The $9.95 million appropriation for building five community adult rehabilitation centers.

The $39.7 million appropriation for their newly proposed 500-bed, medium-security prison in the Jessup area.

The $7.3 million appropriation for a 250-bed, minimum-security facility in Baltimore.

To complicate matters, the money for the community centers depends on a funding-formula bill now before the Ways and Means Committee -- a committee chaired by Del. Athey, who is still smoldering over Kamka's selection of his Jessup neighborhood to house yet another prison.

According to Robey whose subcommittee has the first say on most of these issues, Kamka is well aware of the philosophical differences between himself and legislators whose constituents want criminals locked up and forgotten.

"He comes in in a defensive posture. As a result he tends to give short, curt, and condescending-appearing answers. I don't think he's that kind of individual, but he's done it in this room," said Robey, gesturing to the hearing room where he sat.
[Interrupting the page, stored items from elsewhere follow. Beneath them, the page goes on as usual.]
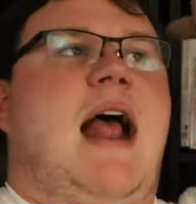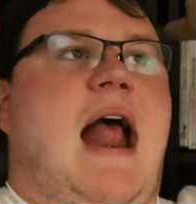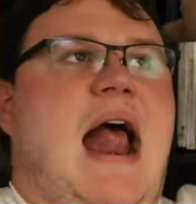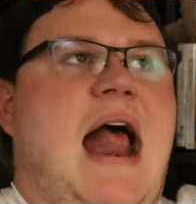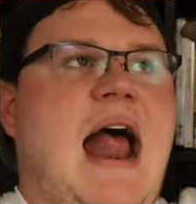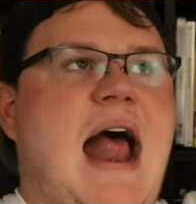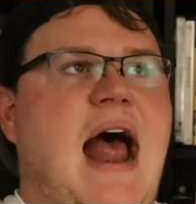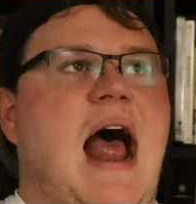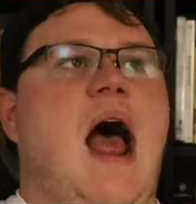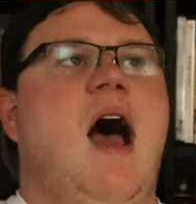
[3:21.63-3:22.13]

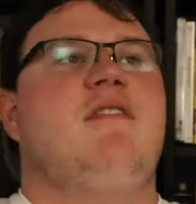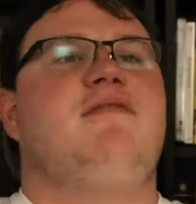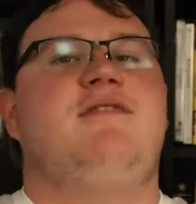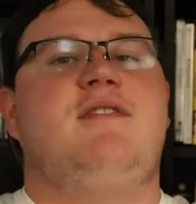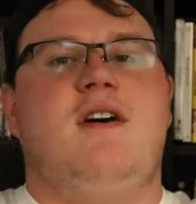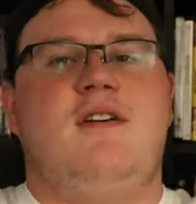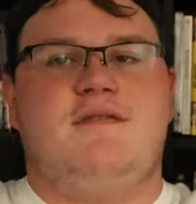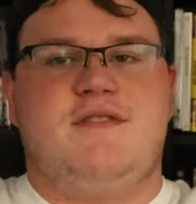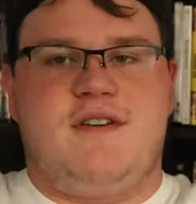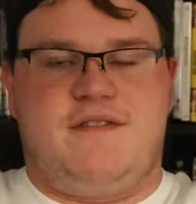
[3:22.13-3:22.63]
half
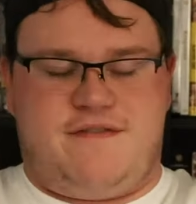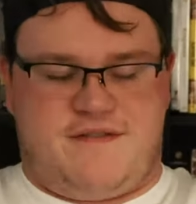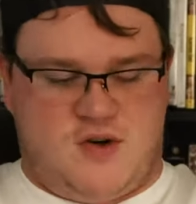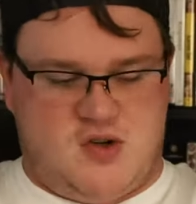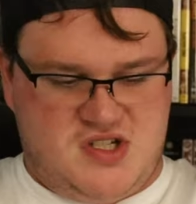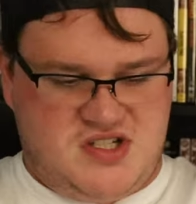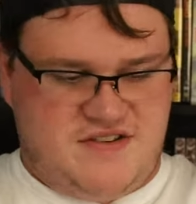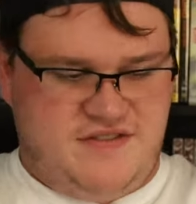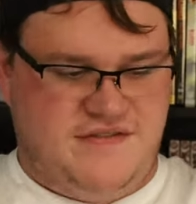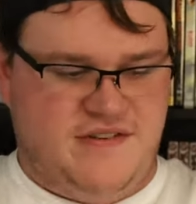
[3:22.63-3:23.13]
of the
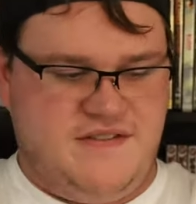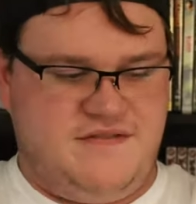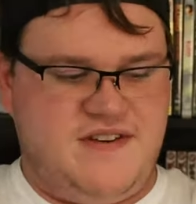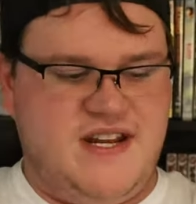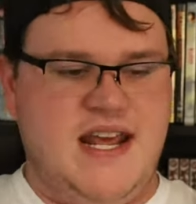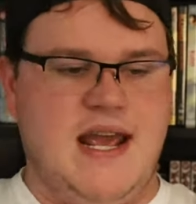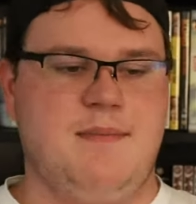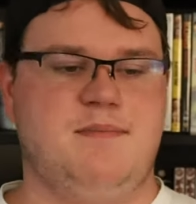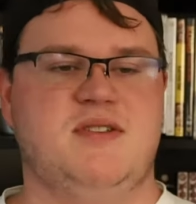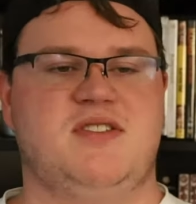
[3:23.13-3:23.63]
first
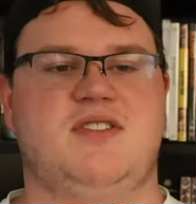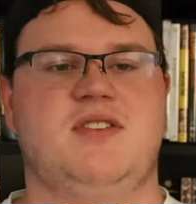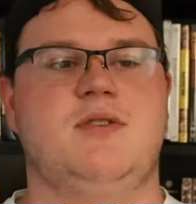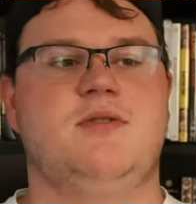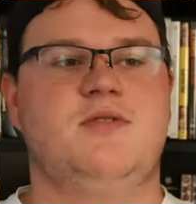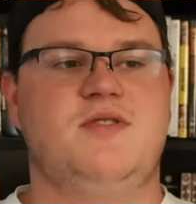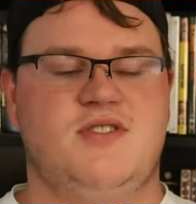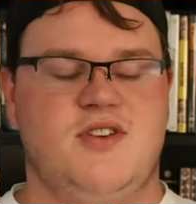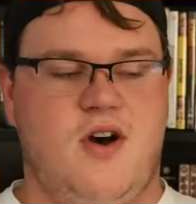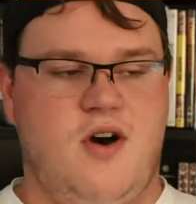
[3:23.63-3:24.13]
50
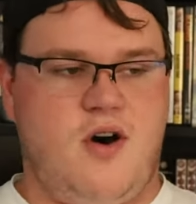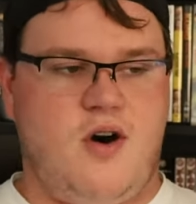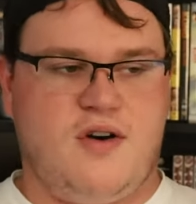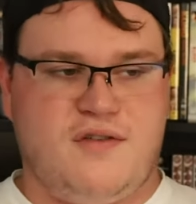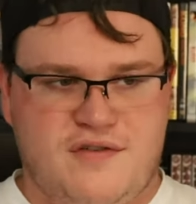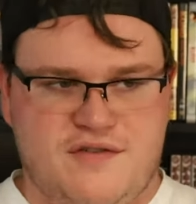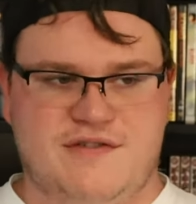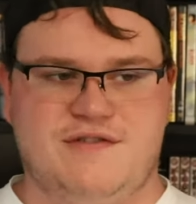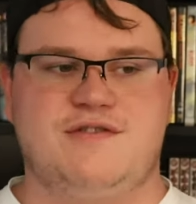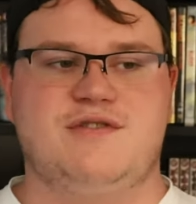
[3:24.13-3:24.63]
episodes are
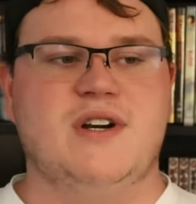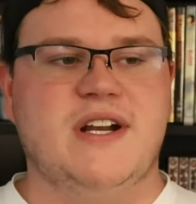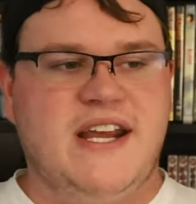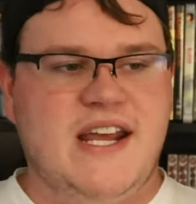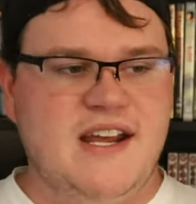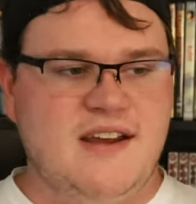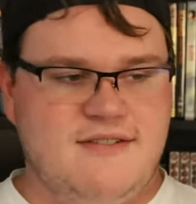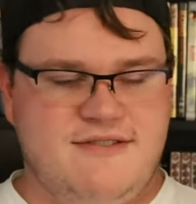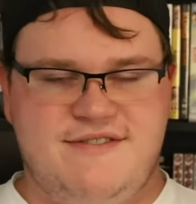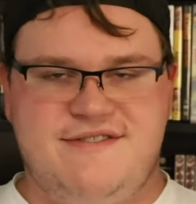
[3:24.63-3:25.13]

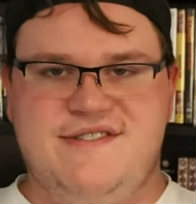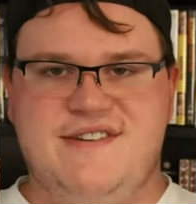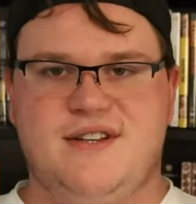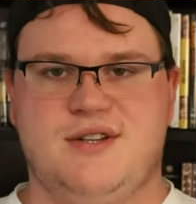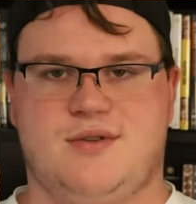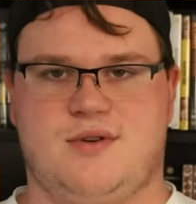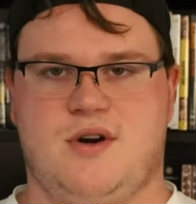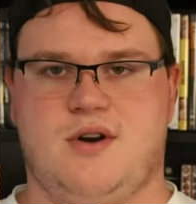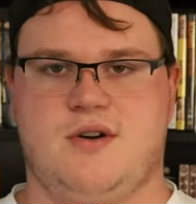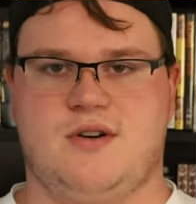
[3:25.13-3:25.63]
freaking
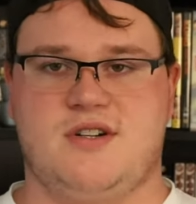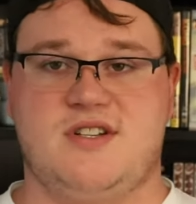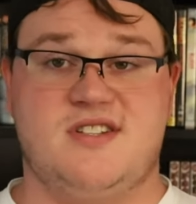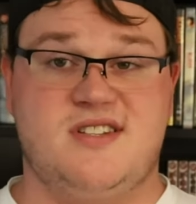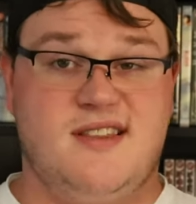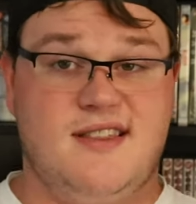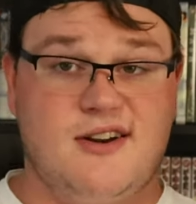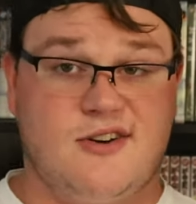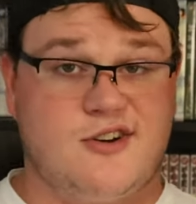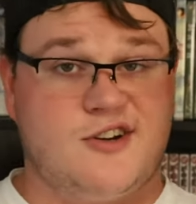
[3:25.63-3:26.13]
filler arcs.
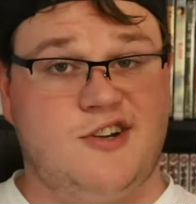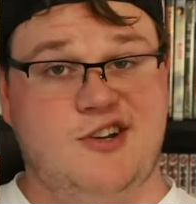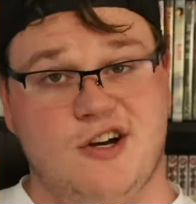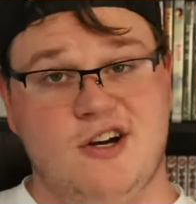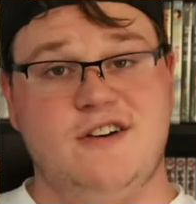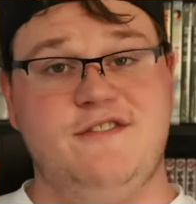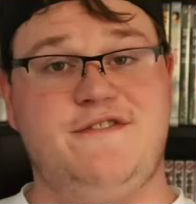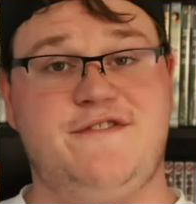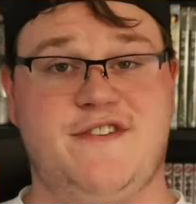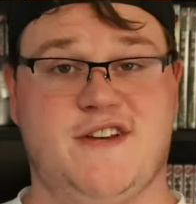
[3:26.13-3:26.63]
They're
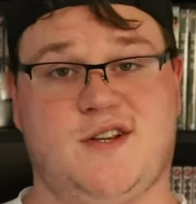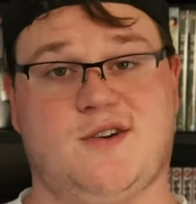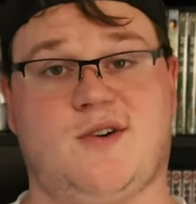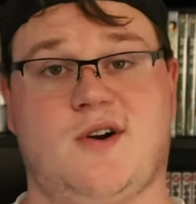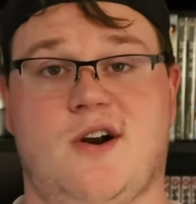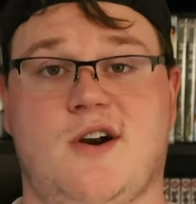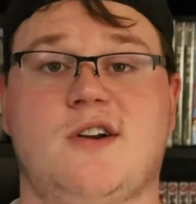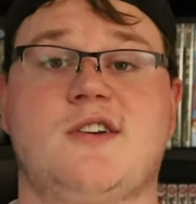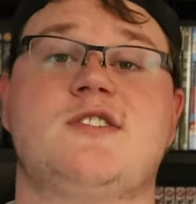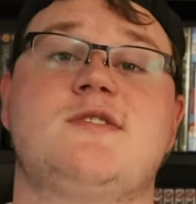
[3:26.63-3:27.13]
good filler
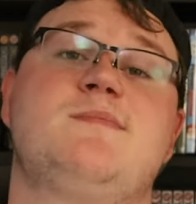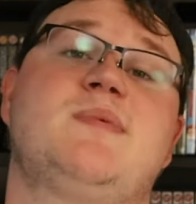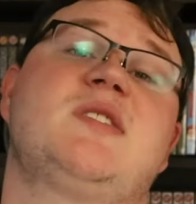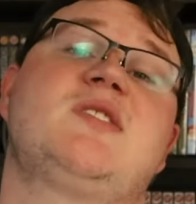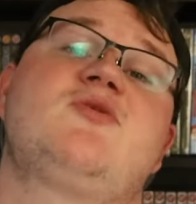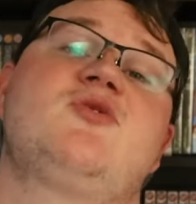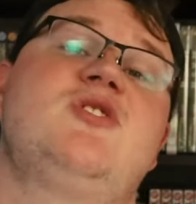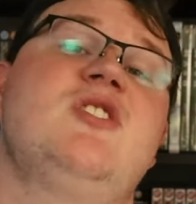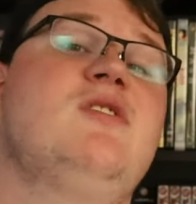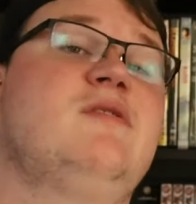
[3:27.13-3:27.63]
arcs, but
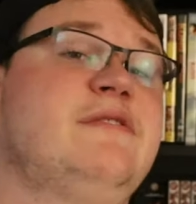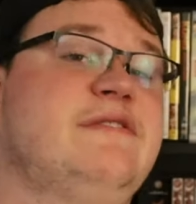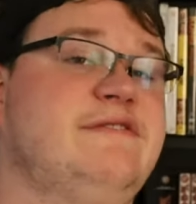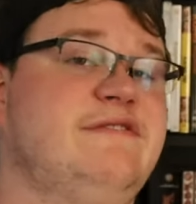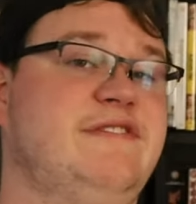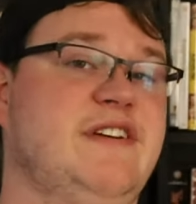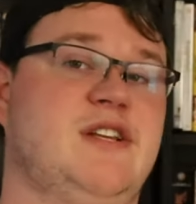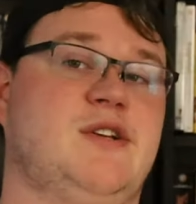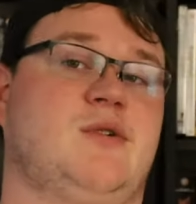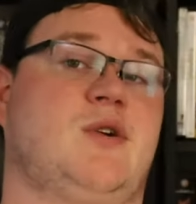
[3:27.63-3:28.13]
they're still
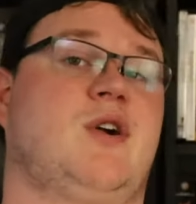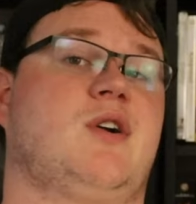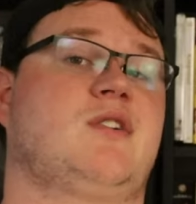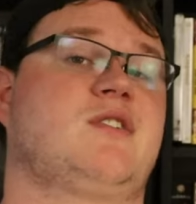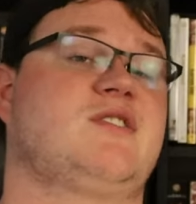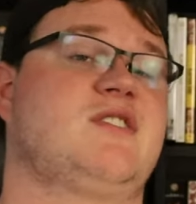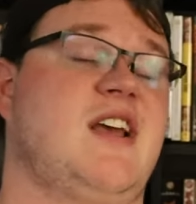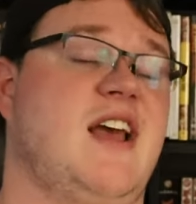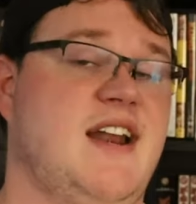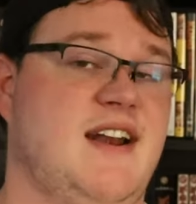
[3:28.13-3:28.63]
filler
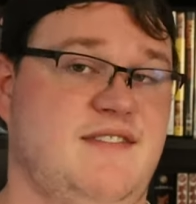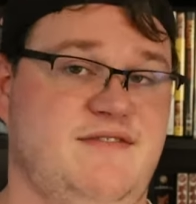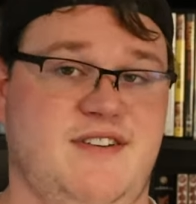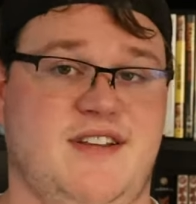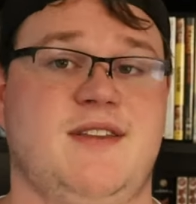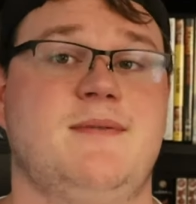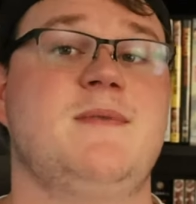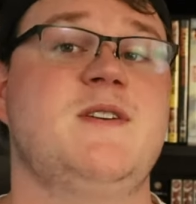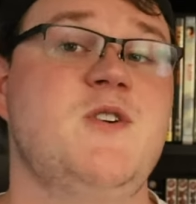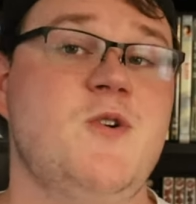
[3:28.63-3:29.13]
arcs, and I
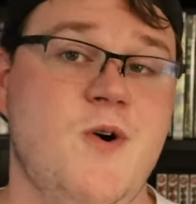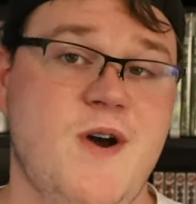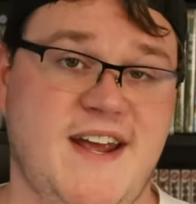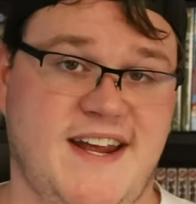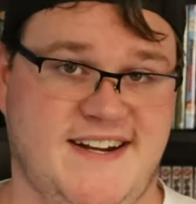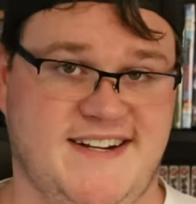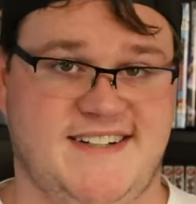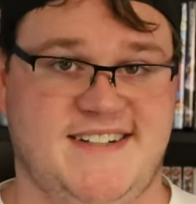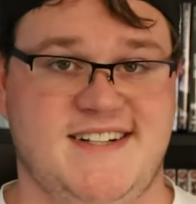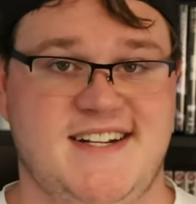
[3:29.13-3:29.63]
found them
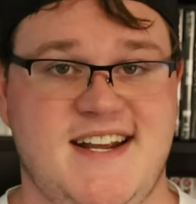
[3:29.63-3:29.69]
annoying.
Amont Robey's colleagues on the subcommittee, Dels. Avara, Louis L. Depazo (D-Baltimore County), and Paul Muldowney (D-Washington) have been especially harsh in their questioning of Kamka. Avara, in particular, questions many of Kamka's statistics, from Maryland's incarceration rate -- which the lawmaker says Kamka overstates -- to the number of beds in state institutions.

Feelings have run so high that some subcommittee members have privately questioned in Kamka was trying to win their chairman's good graces by taking Robey -- along with two other legislators and other state officials -- on a tour of European prisons last summer and by hiring one of Robey's aides as the legislative liaison for the correctional services department.

Yesterday, Robey fimly denied that the summer trip and the hiring had changed his feelings about corrections issues.Except, he said he feels just a little more urgency this year -- and a little more worried that the spoken and unspoken dislike for Kamka may sabotage the entire effort to correct the state's prison problems.

Even some members of the governor's staff have privately expressed concern about Kamka's often cocky approach to people. However, at a recent legislative hearing, Kamka himself, red-faced but calm, conceded to lawmakers that he would have to defer to their wishes on his pet projects.

"The thing that disturbs me," Del. Robey said, "is that personalities are getting in the way of doing a job . . . and I'm talking about everyone involved."